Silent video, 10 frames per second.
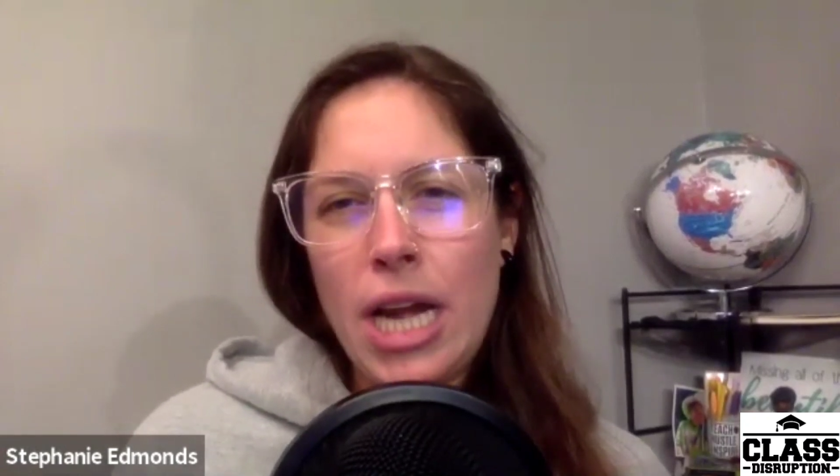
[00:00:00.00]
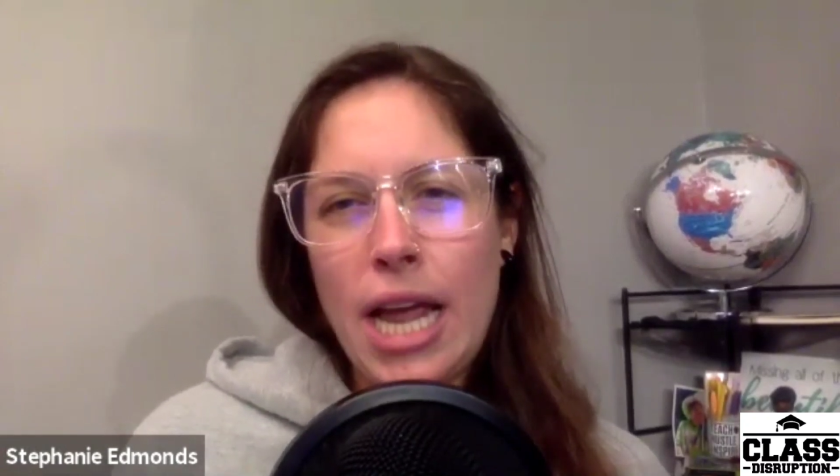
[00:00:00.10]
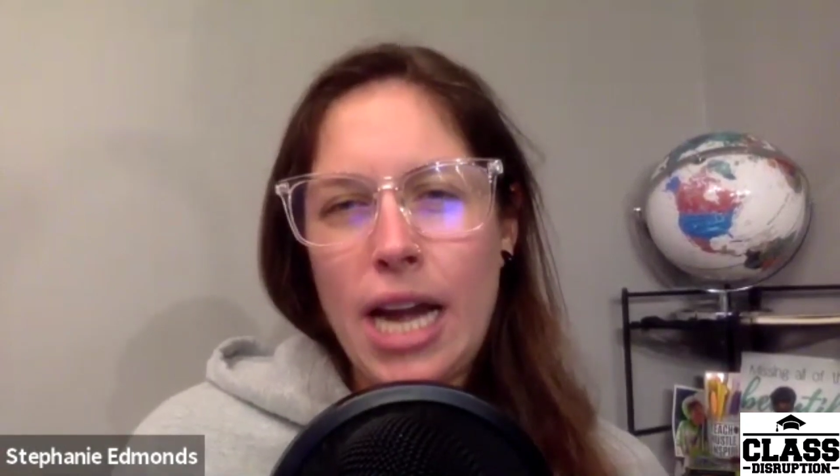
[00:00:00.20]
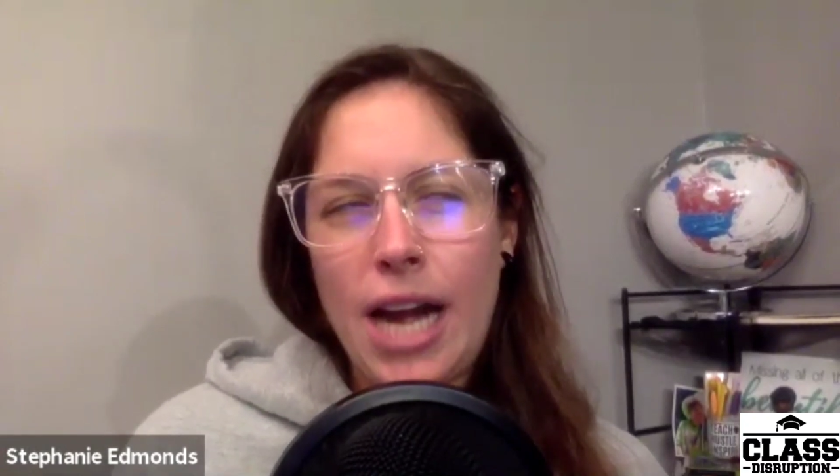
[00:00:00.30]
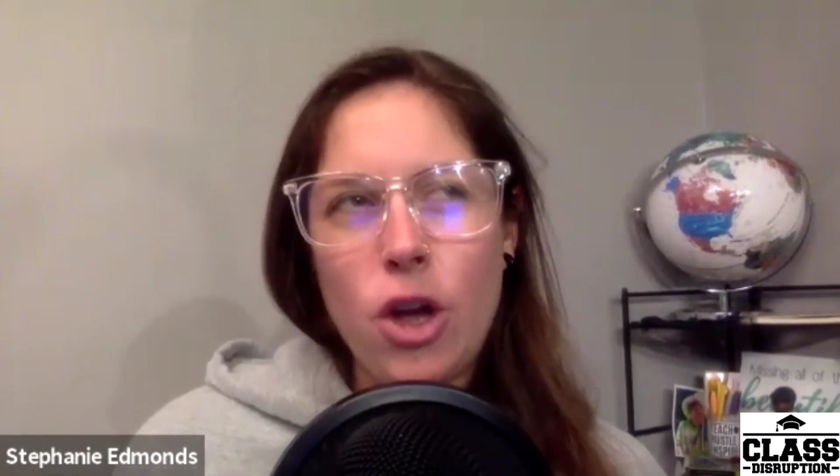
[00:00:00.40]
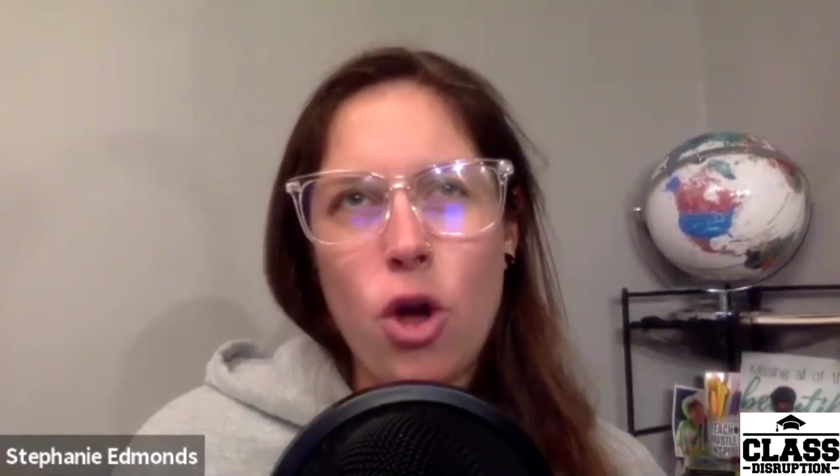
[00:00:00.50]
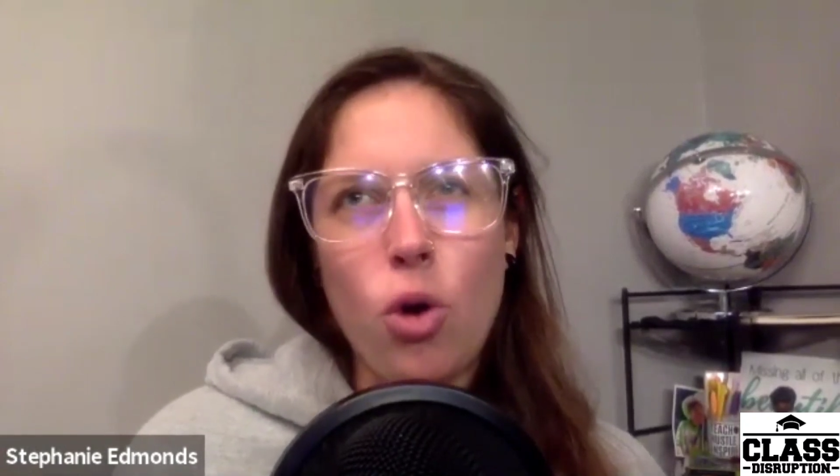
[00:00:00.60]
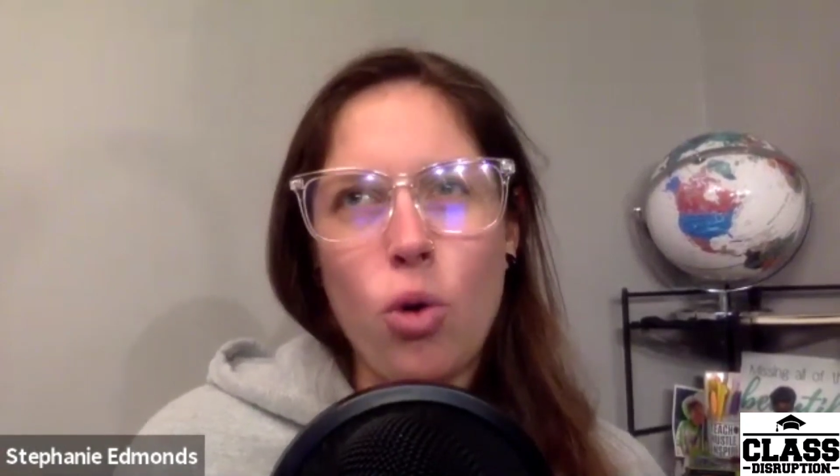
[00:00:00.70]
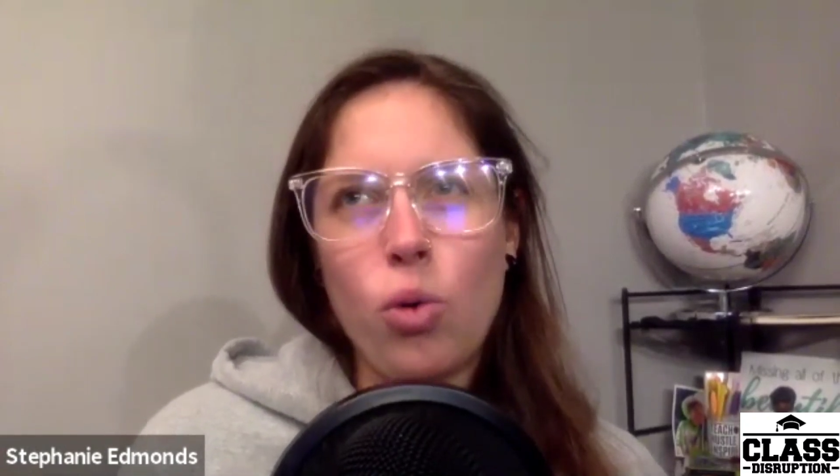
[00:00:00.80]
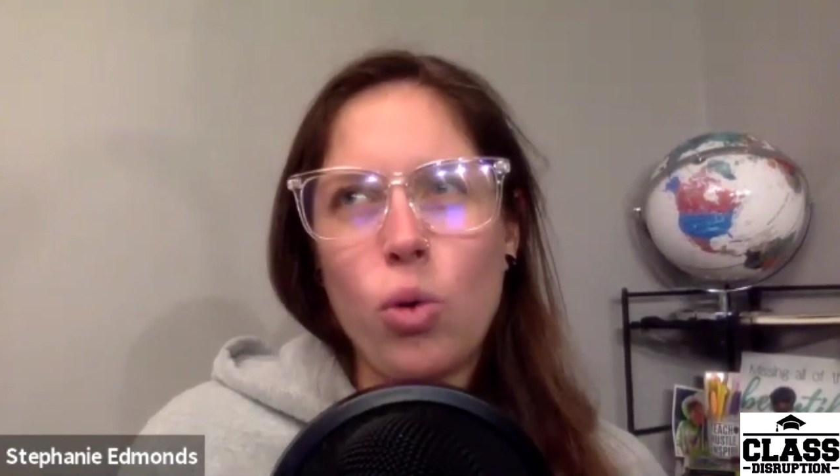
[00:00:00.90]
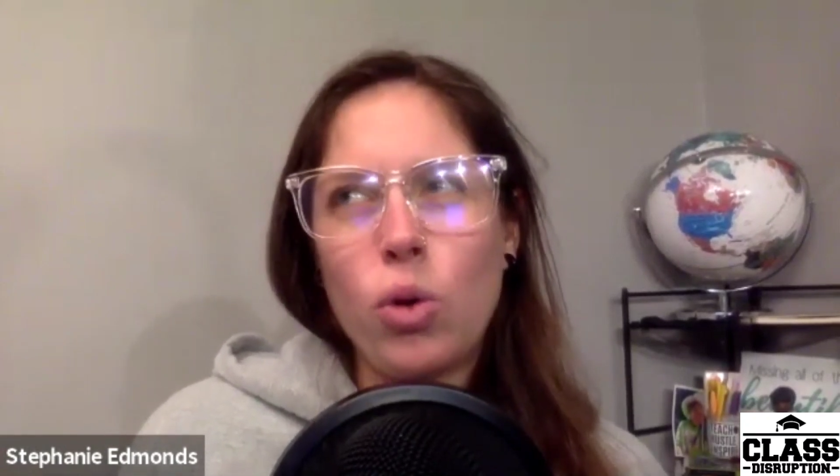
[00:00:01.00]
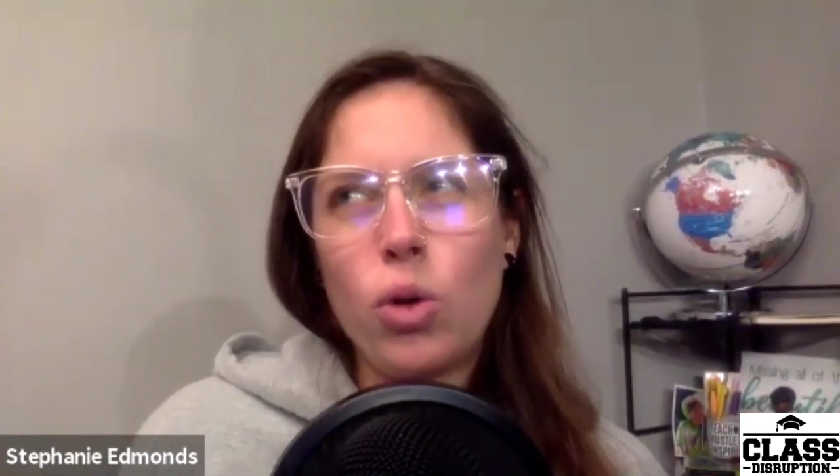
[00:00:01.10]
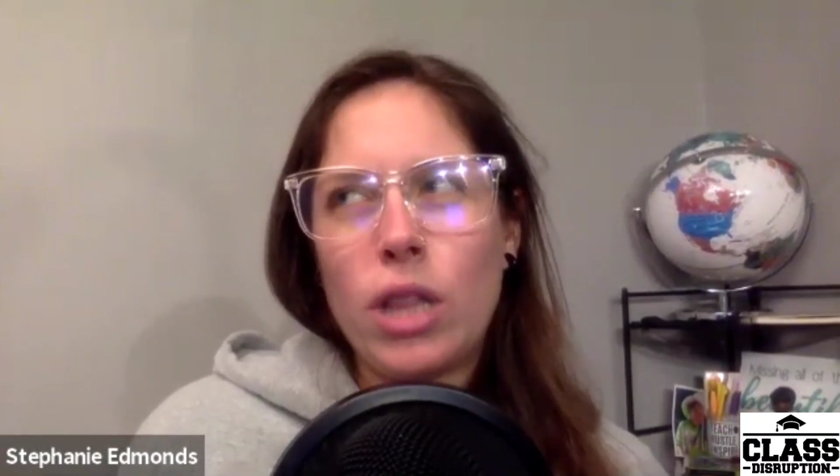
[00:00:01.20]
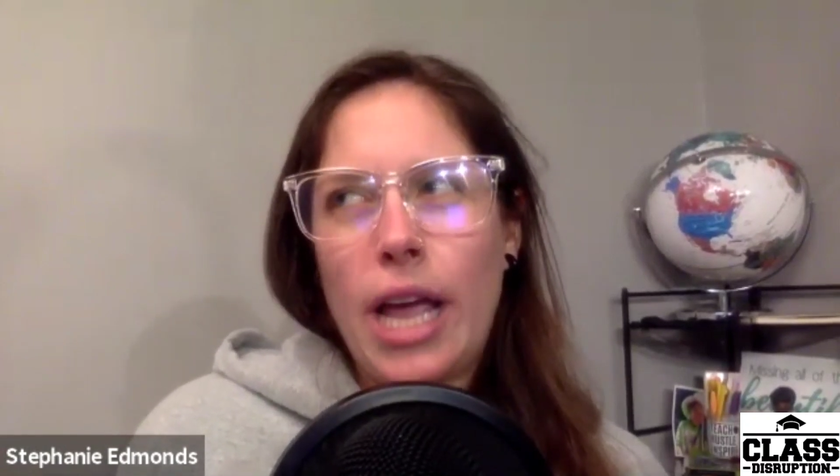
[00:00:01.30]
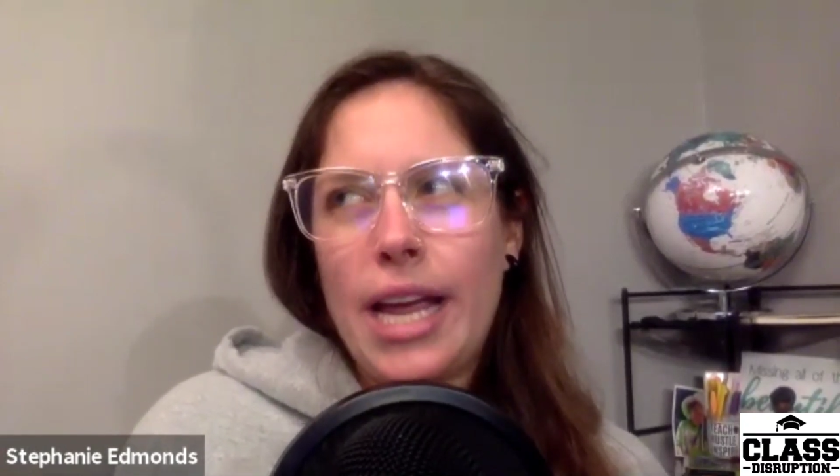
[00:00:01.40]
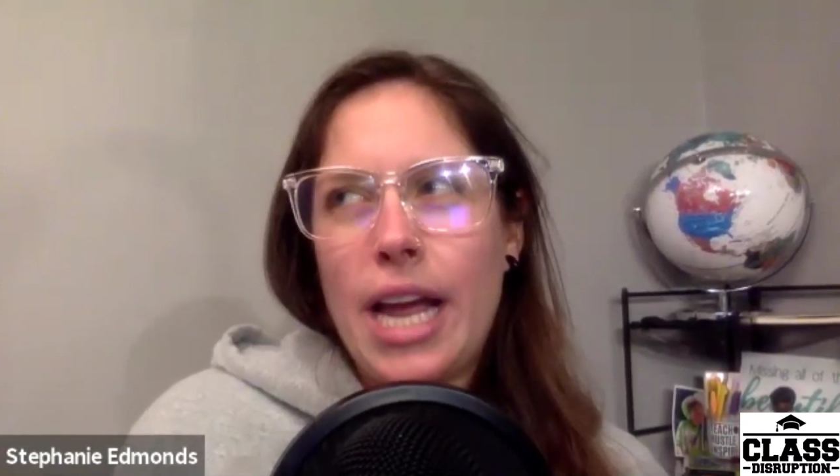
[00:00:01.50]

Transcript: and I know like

» **WHAT YOU NEED TO DO**
Your answer should be an exact copy of the entries above, with no images included.

» **TASK SOLUTION**
Silent video, 10 frames per second.
[00:00:00.00]
[00:00:00.10]
[00:00:00.20]
[00:00:00.30]
[00:00:00.40]
[00:00:00.50]
[00:00:00.60]
[00:00:00.70]
[00:00:00.80]
[00:00:00.90]
[00:00:01.00]
[00:00:01.10]
[00:00:01.20]
[00:00:01.30]
[00:00:01.40]
[00:00:01.50]

Transcript: and I know like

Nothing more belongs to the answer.